Chase Welles never needed a Manhattan office address to execute big deals. But now he has one, and a new firm too.
For years, Mr. Welles has been one of the city’s top retail brokers despite being based in White Plains—an unusual headquarters for such a prolific and successful deal-maker in Manhattan, well-known for its clubby retail industry.
Recently, however, Mr. Welles relocated to an office overlooking Columbus Circle. Meanwhile, the firm where he is a principal, Northwest Atlantic, merged with the Shopping Center Group, a national retail services company in Atlanta.

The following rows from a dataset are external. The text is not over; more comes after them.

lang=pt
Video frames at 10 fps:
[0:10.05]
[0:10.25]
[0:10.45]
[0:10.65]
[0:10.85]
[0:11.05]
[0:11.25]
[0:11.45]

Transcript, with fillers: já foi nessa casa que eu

The changes are not mutually exclusive. Before the merger, Northwest Atlantic (which will now be known as SCG Retail) only did tenant representation work, a specialty at which it excelled. Mr. Welles represents a long list of top-tier tenants, including Whole Foods, for which he just negotiated a new store on Bedford Avenue in Williamsburg in one of the year’s most prominent and impactful retail deals. The lease single-handedly put Williamsburg on the map for major national retail chains, and it now appears poised to become one of the city’s next great retail neighborhoods.

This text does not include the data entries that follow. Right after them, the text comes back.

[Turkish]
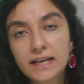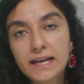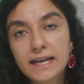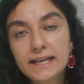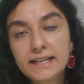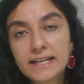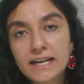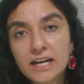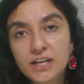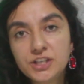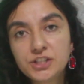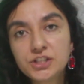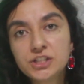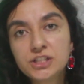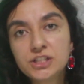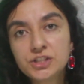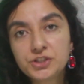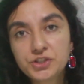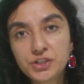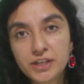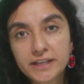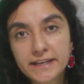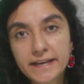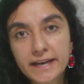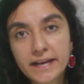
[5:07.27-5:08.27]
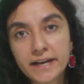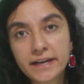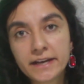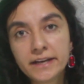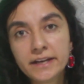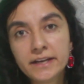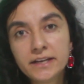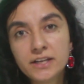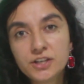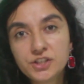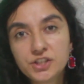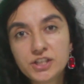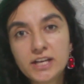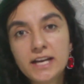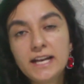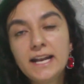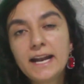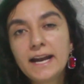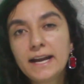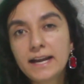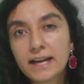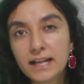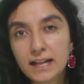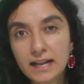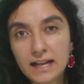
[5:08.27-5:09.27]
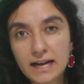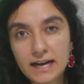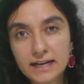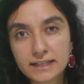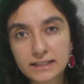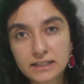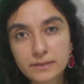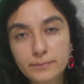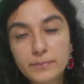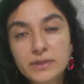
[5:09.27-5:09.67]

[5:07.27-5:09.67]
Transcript: enerjisini çeken şeyler nelerdir?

Mr. Welles’s business partner, David Firestein, is a legendary tenant rep broker in the city, the exclusive leasing deal-maker for Starbucks; he has handled hundreds of leases in Manhattan for the massive chain, whose presence has so saturated the city that its storefront and logo have become nearly ubiquitous within the streetscape.

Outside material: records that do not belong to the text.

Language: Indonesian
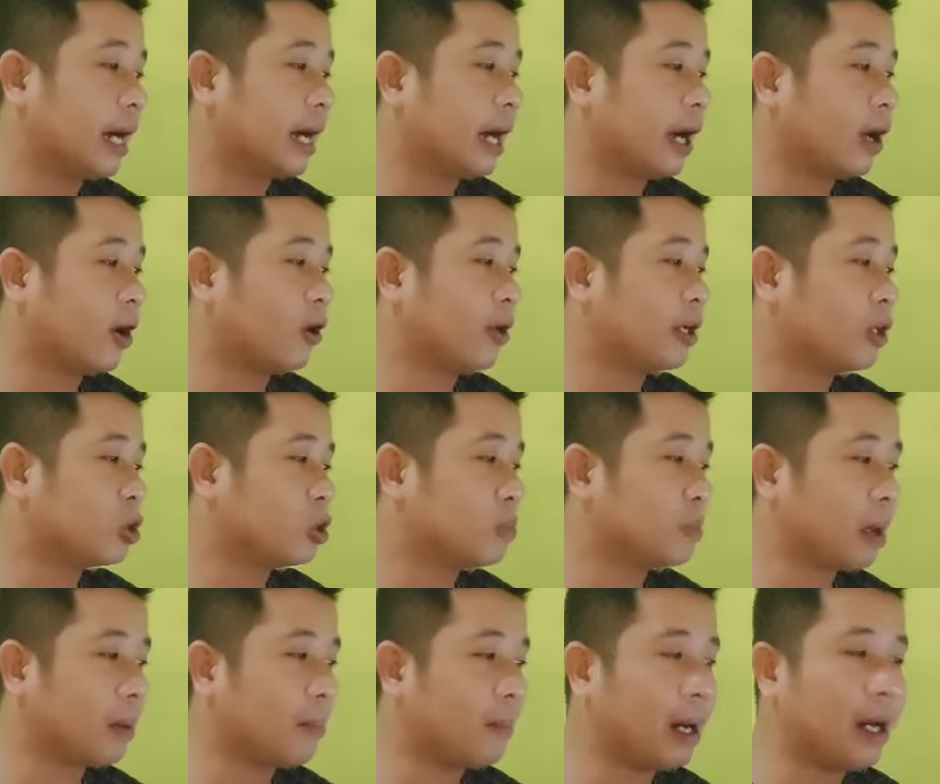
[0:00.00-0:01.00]
Kalau itu
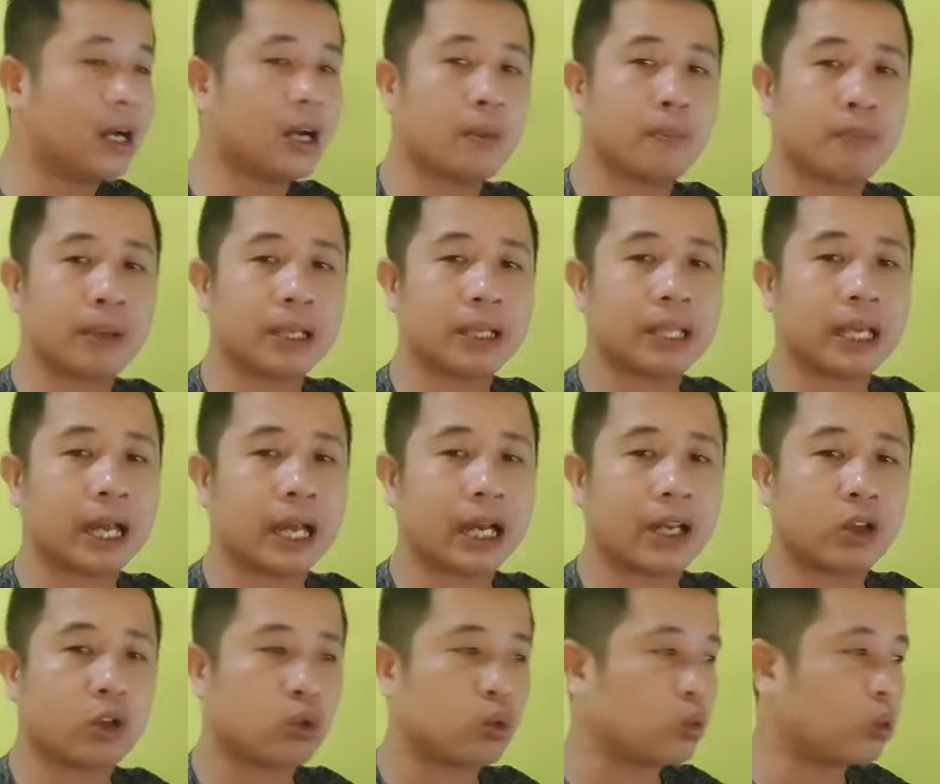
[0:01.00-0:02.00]
memang
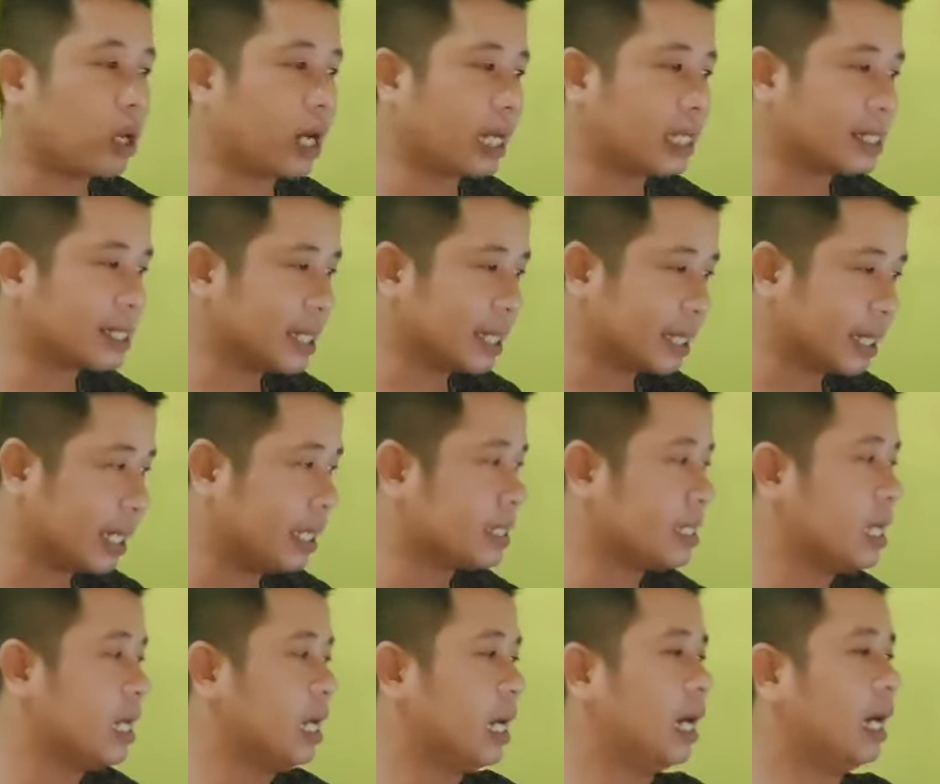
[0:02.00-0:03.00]
kepentingan tugas
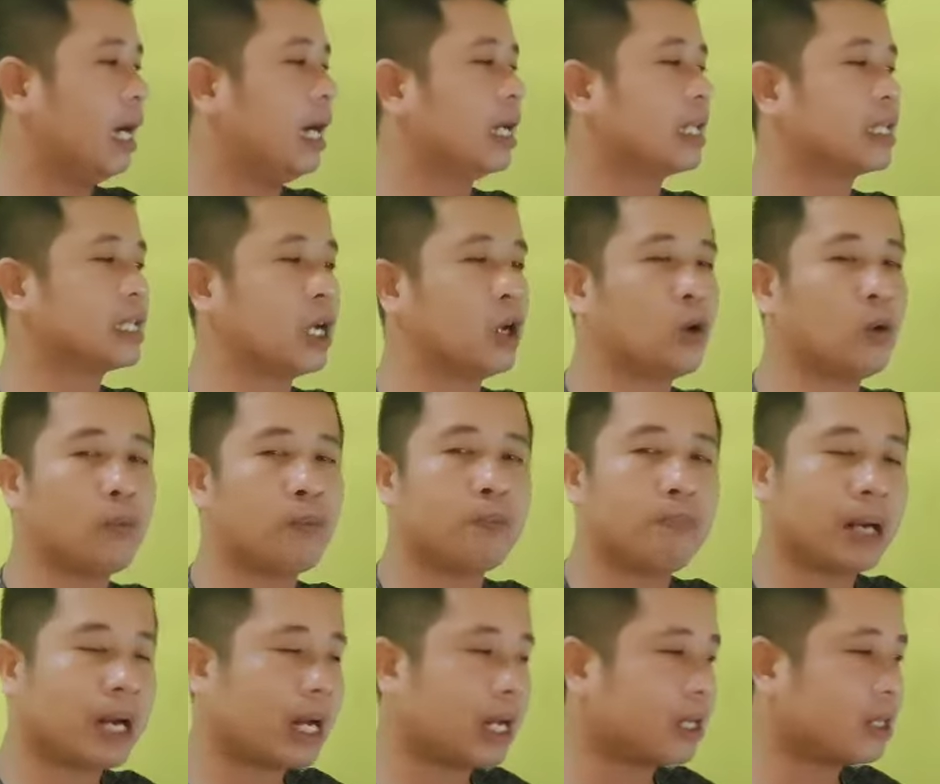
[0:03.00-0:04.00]
dinas atau
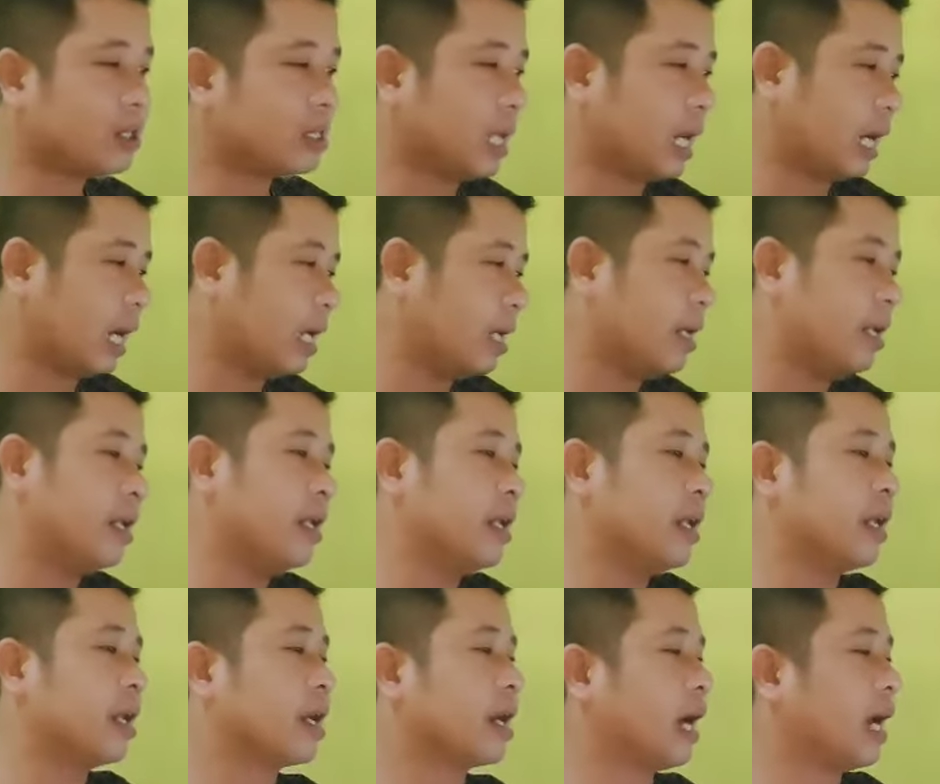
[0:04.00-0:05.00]
pekerjaan
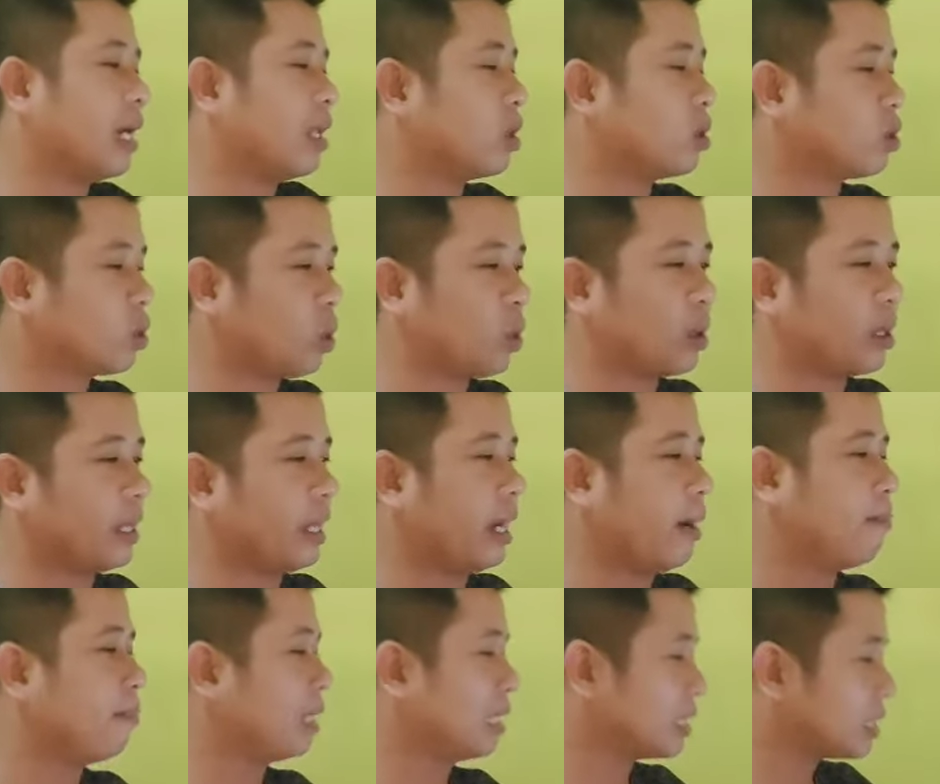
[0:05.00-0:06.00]
di
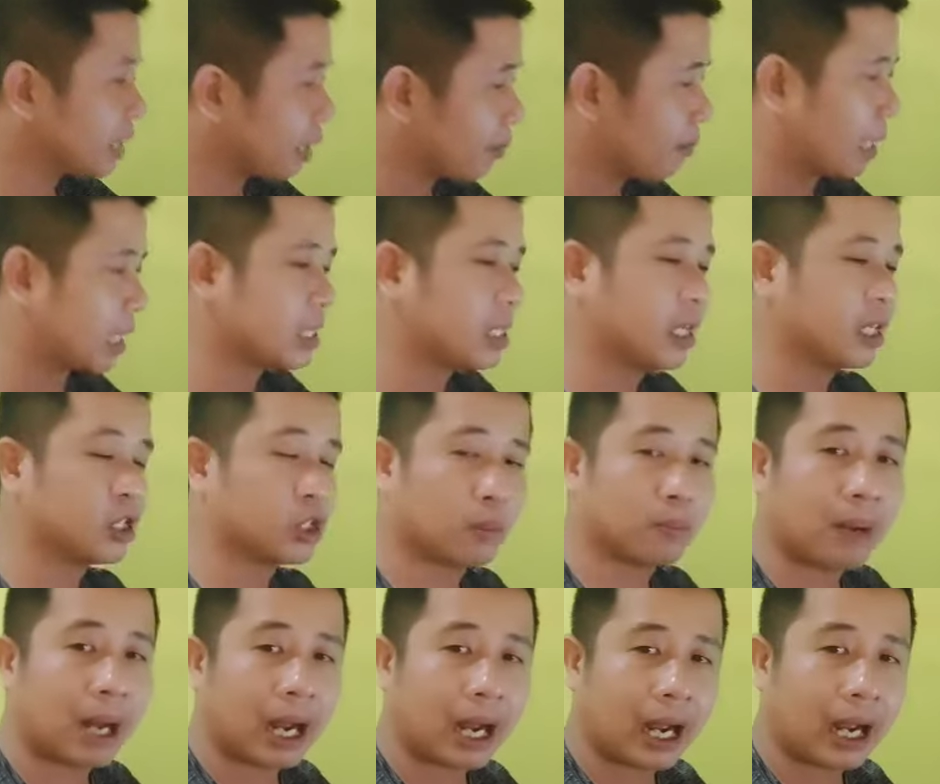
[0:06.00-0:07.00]
kantornya masing-masing
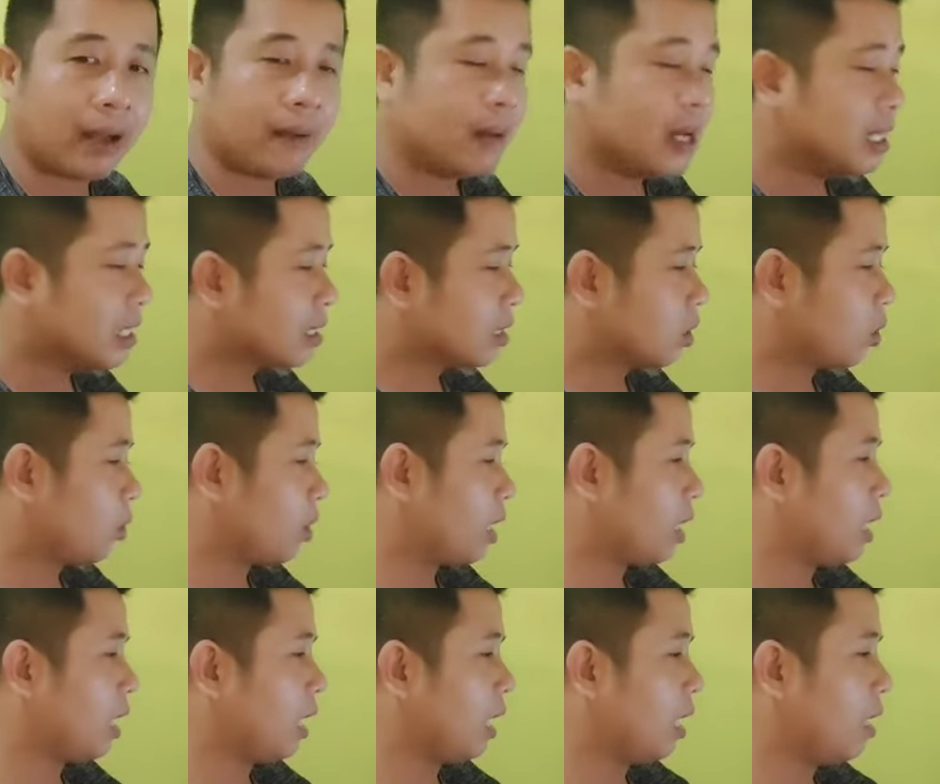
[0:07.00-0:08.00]
sebagai
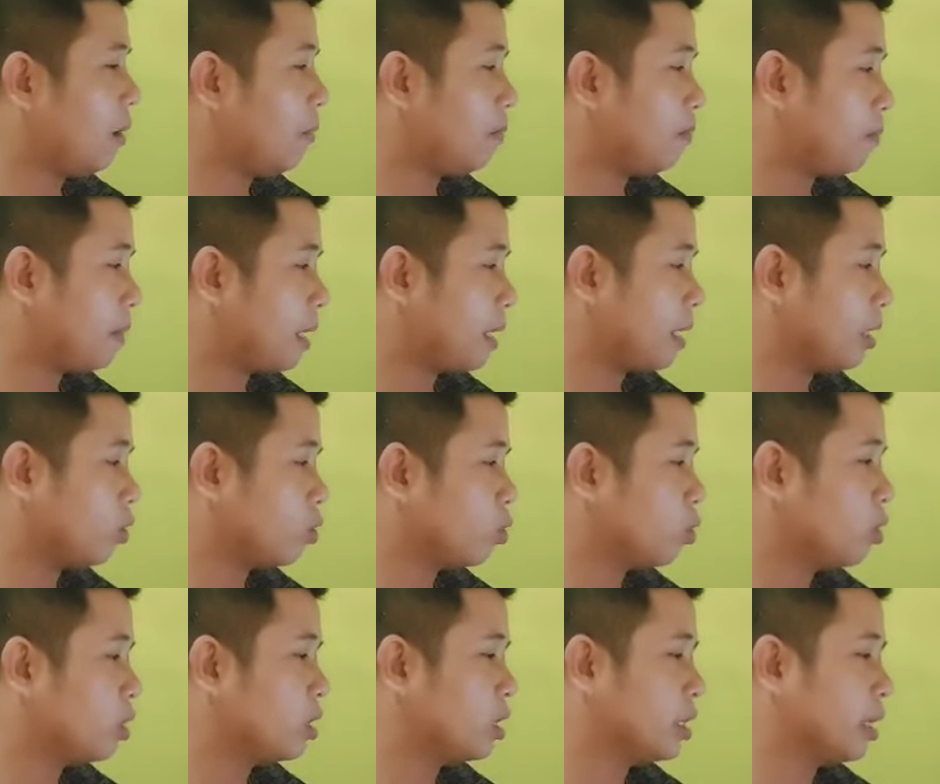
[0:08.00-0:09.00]
seorang
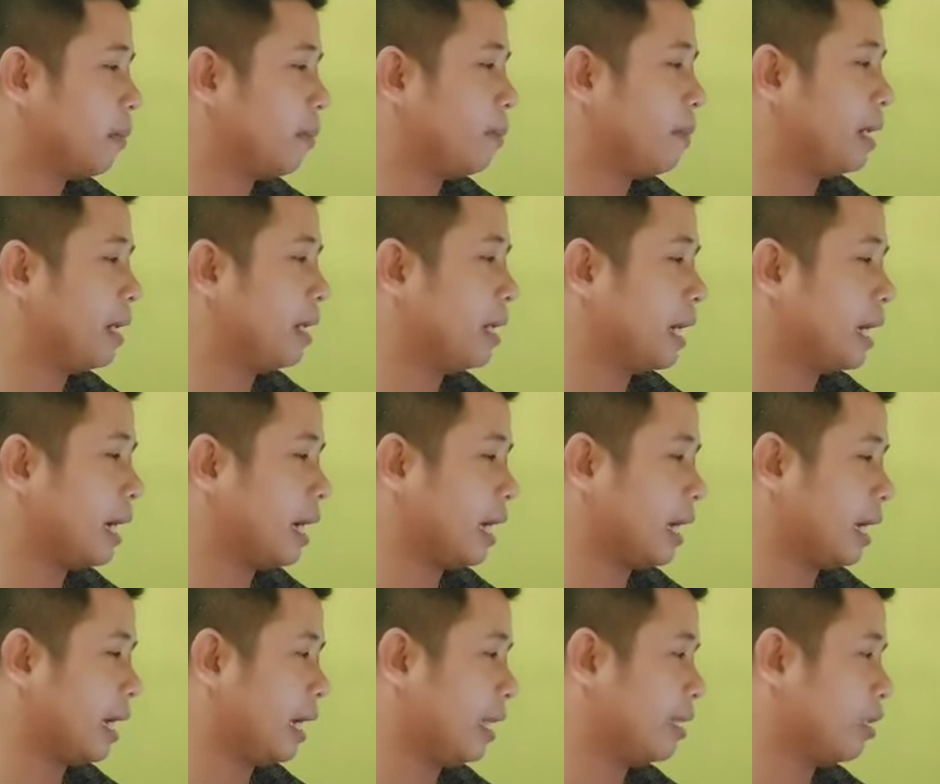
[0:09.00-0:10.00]
aparatur sipil
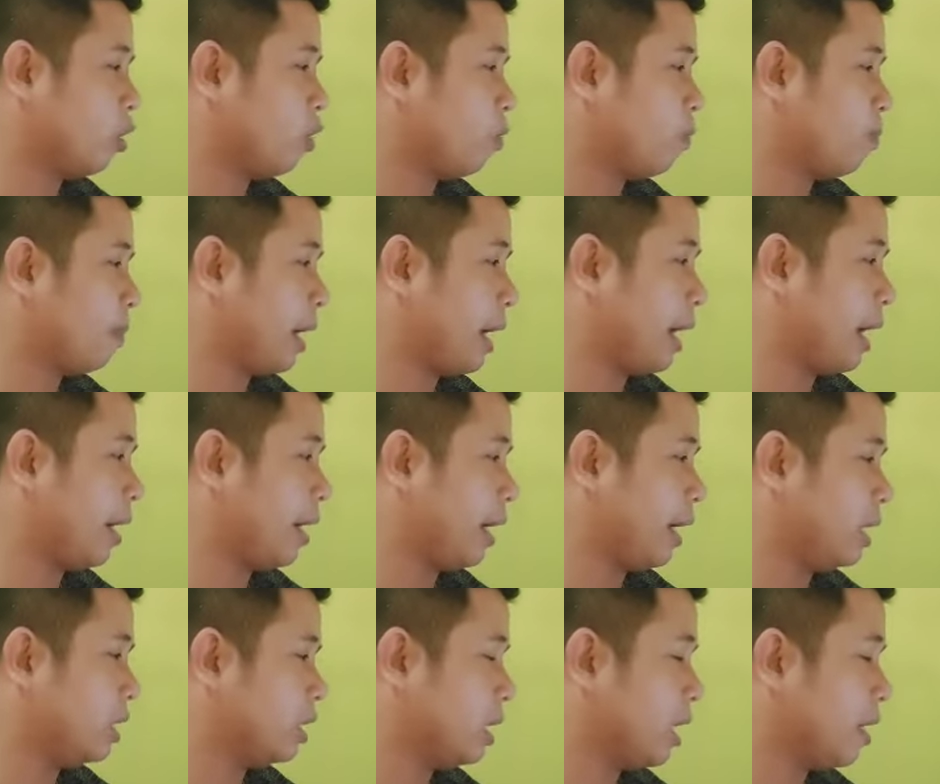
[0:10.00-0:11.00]
negara atau
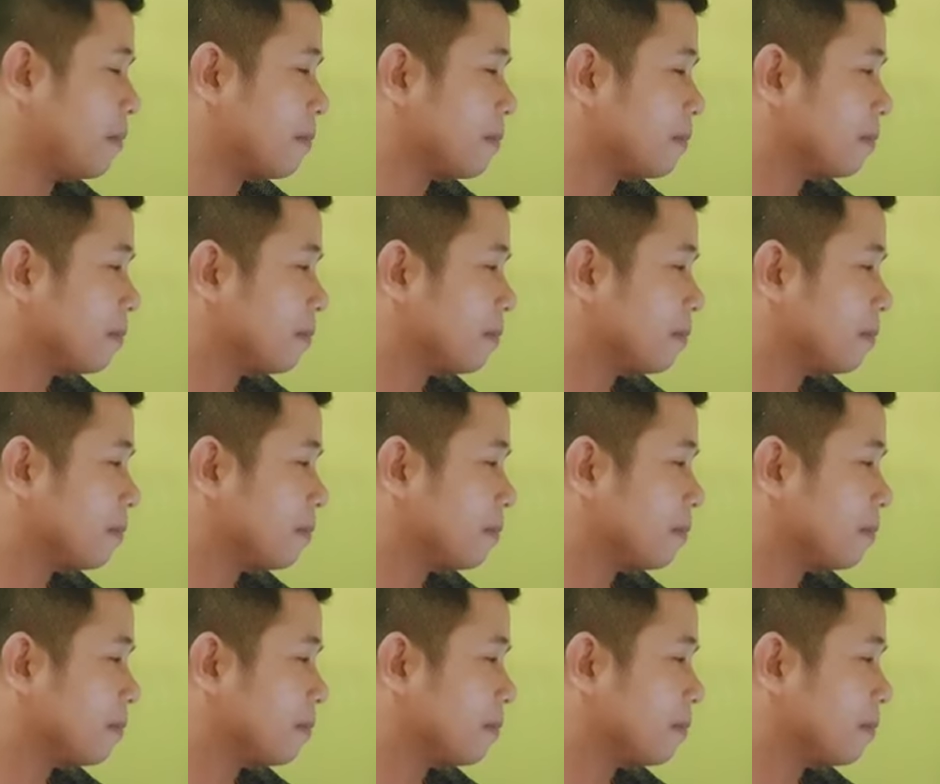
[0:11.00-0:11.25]
PNS ya.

The Shopping Center Group handles landlord rep work as well, a new area of the business for Mr. Welles and his colleagues that they are eager to plunge into. Being located in the city is essential for this side of brokerage, where an owner’s leasing agent must be ready to show his space on short notice.
“If Mr. Smith calls up because he just saw your sign in the window of a vacant store and wants to take a tour, you have to be able to tell him you’ll be down there in 10 minutes,” Mr. Welles said. “You really can’t do that from White Plains.”
For a Westchester native like Mr. Welles, the move comes with the typical vagaries of commuting.
“My parking budget has definitely increased,” Mr. Welles joked, glancing at his phone, which was sending him periodic reminders to feed the meter downstairs.
“I fucking love it here,” he declared, sitting back at his desk in the new office, surveying a modestly sized space that was bright and clean, equipped with an open layout of desks spaced around a large Ping-Pong table (for the other brokers at the firm, Mr. Welles tells us). It’s the kind of space that seemed to offer a fresh slate.